Collected data:
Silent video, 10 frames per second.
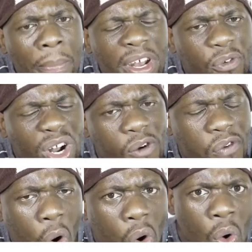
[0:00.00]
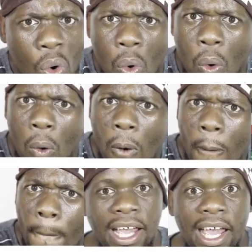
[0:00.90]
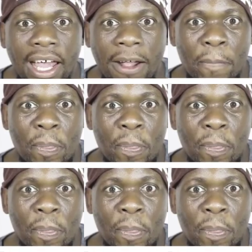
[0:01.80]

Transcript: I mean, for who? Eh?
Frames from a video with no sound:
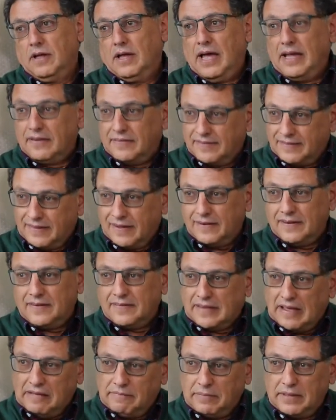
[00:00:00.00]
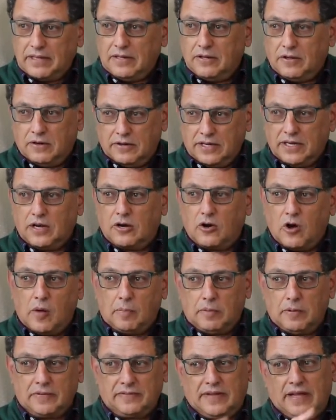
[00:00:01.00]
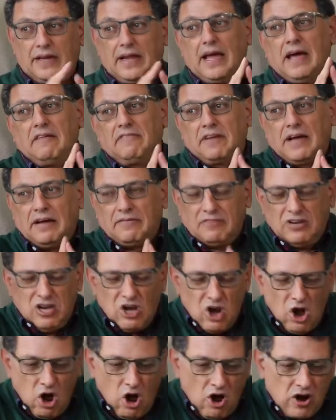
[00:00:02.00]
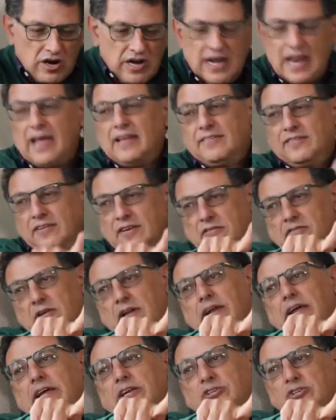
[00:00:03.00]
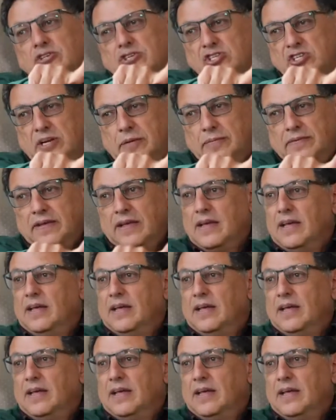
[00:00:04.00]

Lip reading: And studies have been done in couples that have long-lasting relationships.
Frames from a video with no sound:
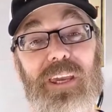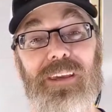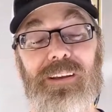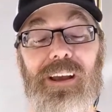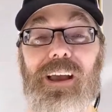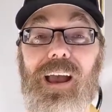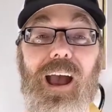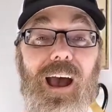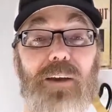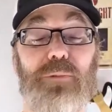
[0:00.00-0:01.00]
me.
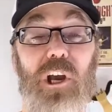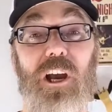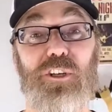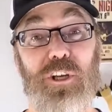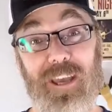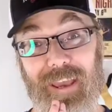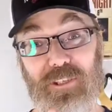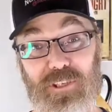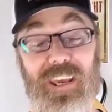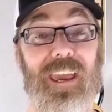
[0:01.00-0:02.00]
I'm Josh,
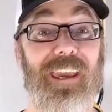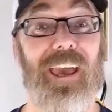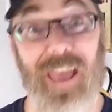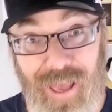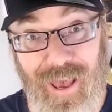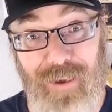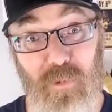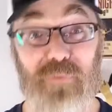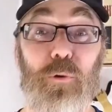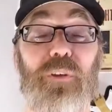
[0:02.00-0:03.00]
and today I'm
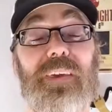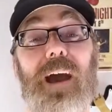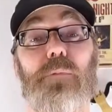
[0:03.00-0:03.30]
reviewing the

* * *

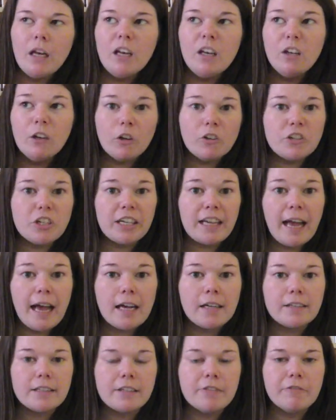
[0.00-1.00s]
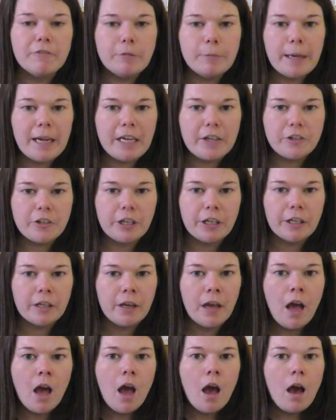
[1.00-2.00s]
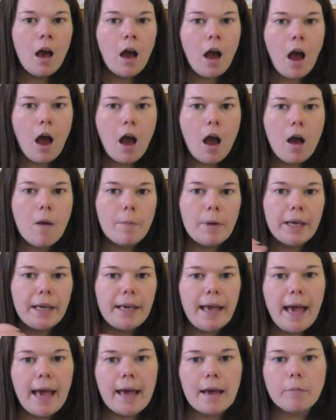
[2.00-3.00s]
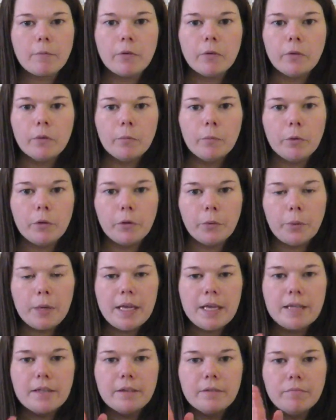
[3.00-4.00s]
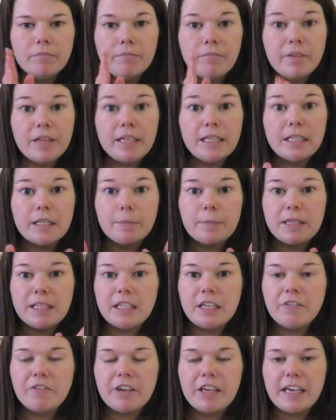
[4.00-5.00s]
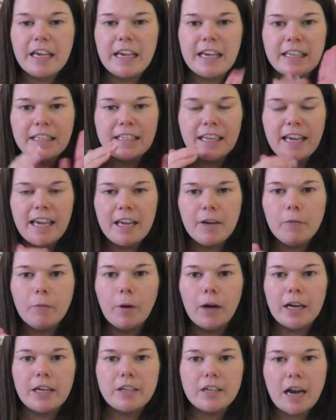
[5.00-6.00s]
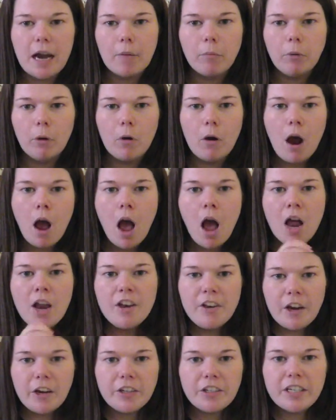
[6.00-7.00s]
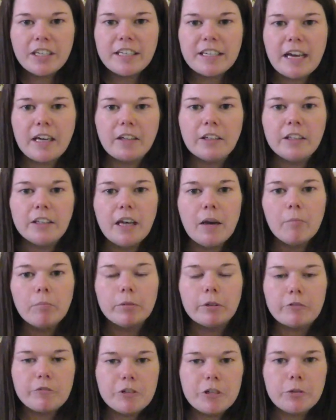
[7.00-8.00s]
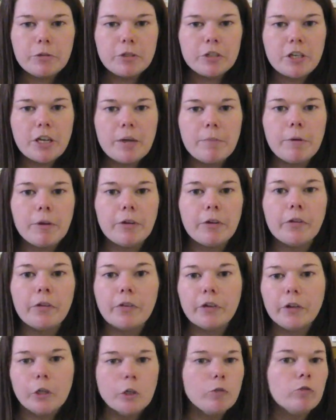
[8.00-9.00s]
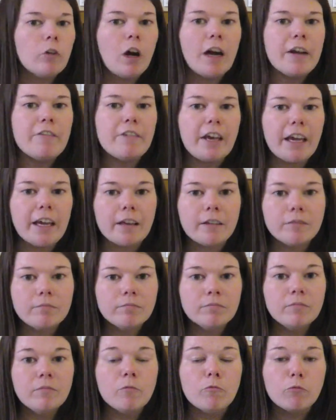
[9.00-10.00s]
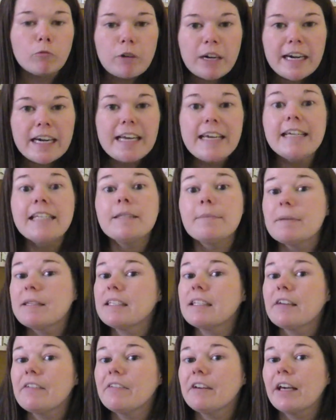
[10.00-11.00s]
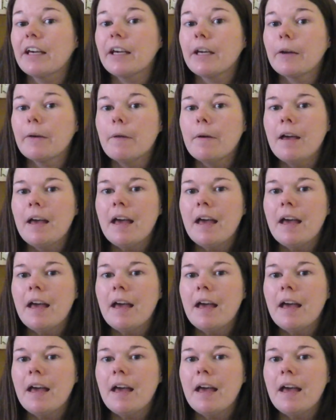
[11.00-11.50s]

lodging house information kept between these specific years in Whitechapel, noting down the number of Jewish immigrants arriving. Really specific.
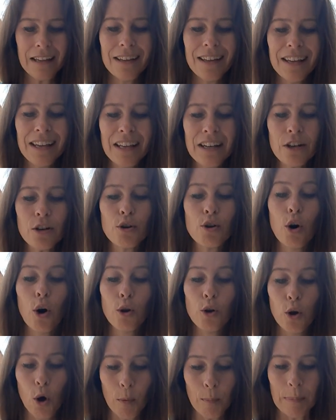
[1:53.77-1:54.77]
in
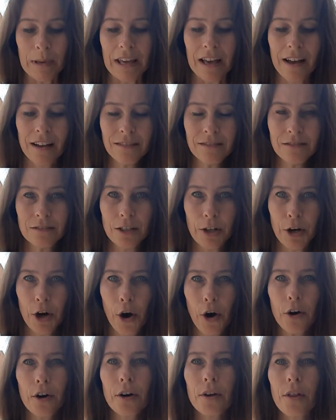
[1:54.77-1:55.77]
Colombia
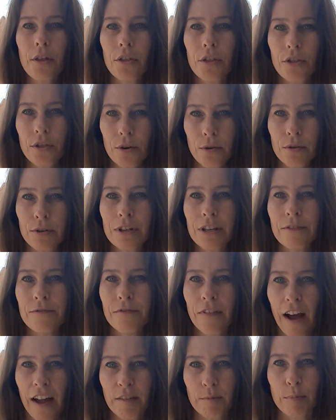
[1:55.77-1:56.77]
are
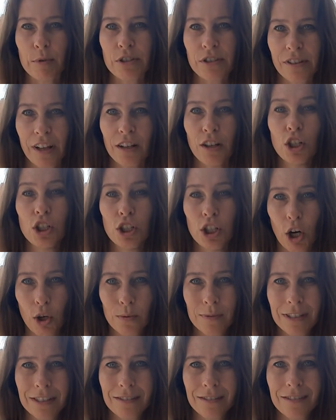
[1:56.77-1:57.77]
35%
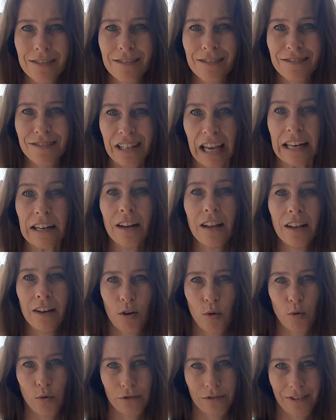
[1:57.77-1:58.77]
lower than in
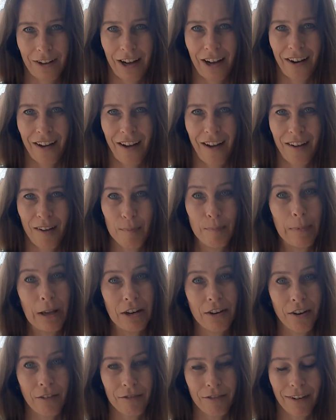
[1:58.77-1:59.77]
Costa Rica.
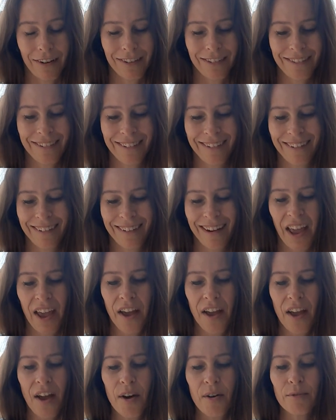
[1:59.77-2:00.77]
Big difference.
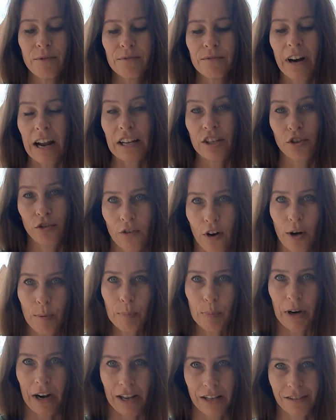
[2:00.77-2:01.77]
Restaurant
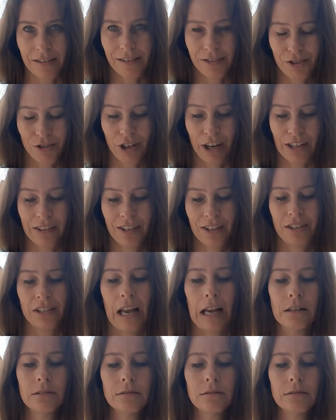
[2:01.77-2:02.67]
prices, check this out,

==

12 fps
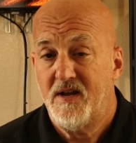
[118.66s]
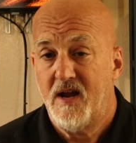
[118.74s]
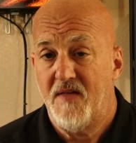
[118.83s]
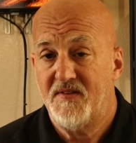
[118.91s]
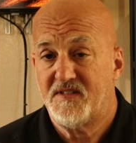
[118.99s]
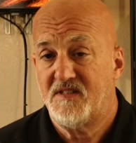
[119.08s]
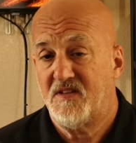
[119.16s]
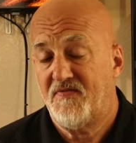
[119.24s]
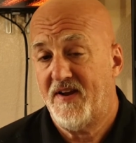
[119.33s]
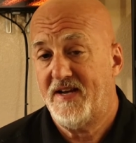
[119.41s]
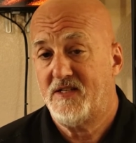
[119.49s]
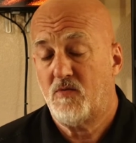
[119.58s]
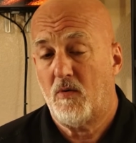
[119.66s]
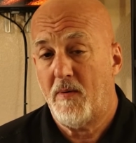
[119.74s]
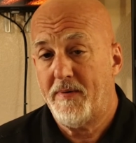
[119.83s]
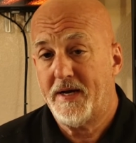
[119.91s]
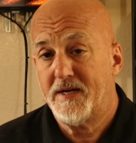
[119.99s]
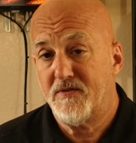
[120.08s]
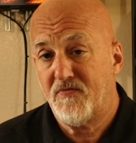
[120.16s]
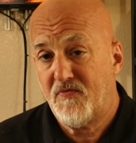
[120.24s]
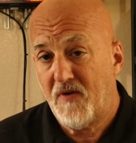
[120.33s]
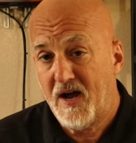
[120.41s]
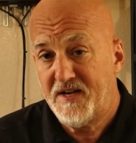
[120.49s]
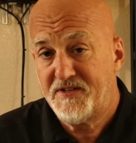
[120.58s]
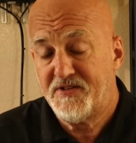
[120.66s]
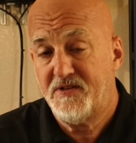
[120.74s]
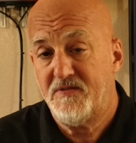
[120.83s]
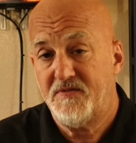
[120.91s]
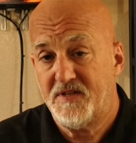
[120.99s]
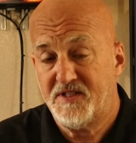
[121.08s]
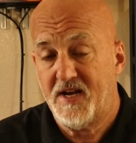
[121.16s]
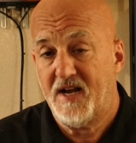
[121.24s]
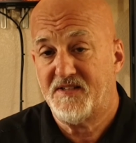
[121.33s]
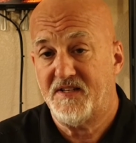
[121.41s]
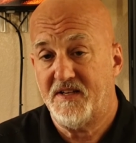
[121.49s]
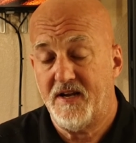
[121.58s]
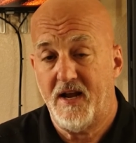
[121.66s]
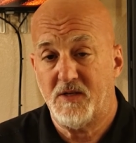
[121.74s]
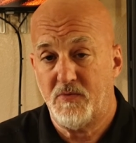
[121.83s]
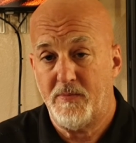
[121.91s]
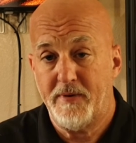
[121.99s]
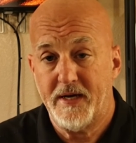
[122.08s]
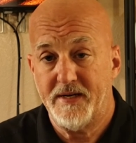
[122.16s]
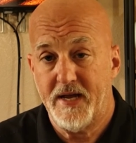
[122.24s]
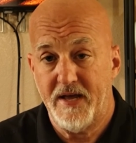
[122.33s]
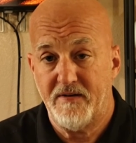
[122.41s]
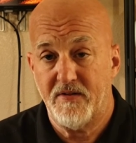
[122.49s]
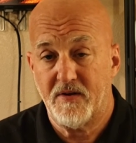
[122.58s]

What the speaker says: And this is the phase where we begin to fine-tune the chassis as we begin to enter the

◆ **Work to complete**
Starting at the line above that has "Silent video, 10 frames per second." and ending at the line that has "[00:00:04.00]", copy each line exactly, leaving the pictures out and adding nothing.

◆ **Solution for this exercise**
Silent video, 10 frames per second.
[0:00.00]
[0:00.90]
[0:01.80]

Transcript: I mean, for who? Eh?
Frames from a video with no sound:
[00:00:00.00]
[00:00:01.00]
[00:00:02.00]
[00:00:03.00]
[00:00:04.00]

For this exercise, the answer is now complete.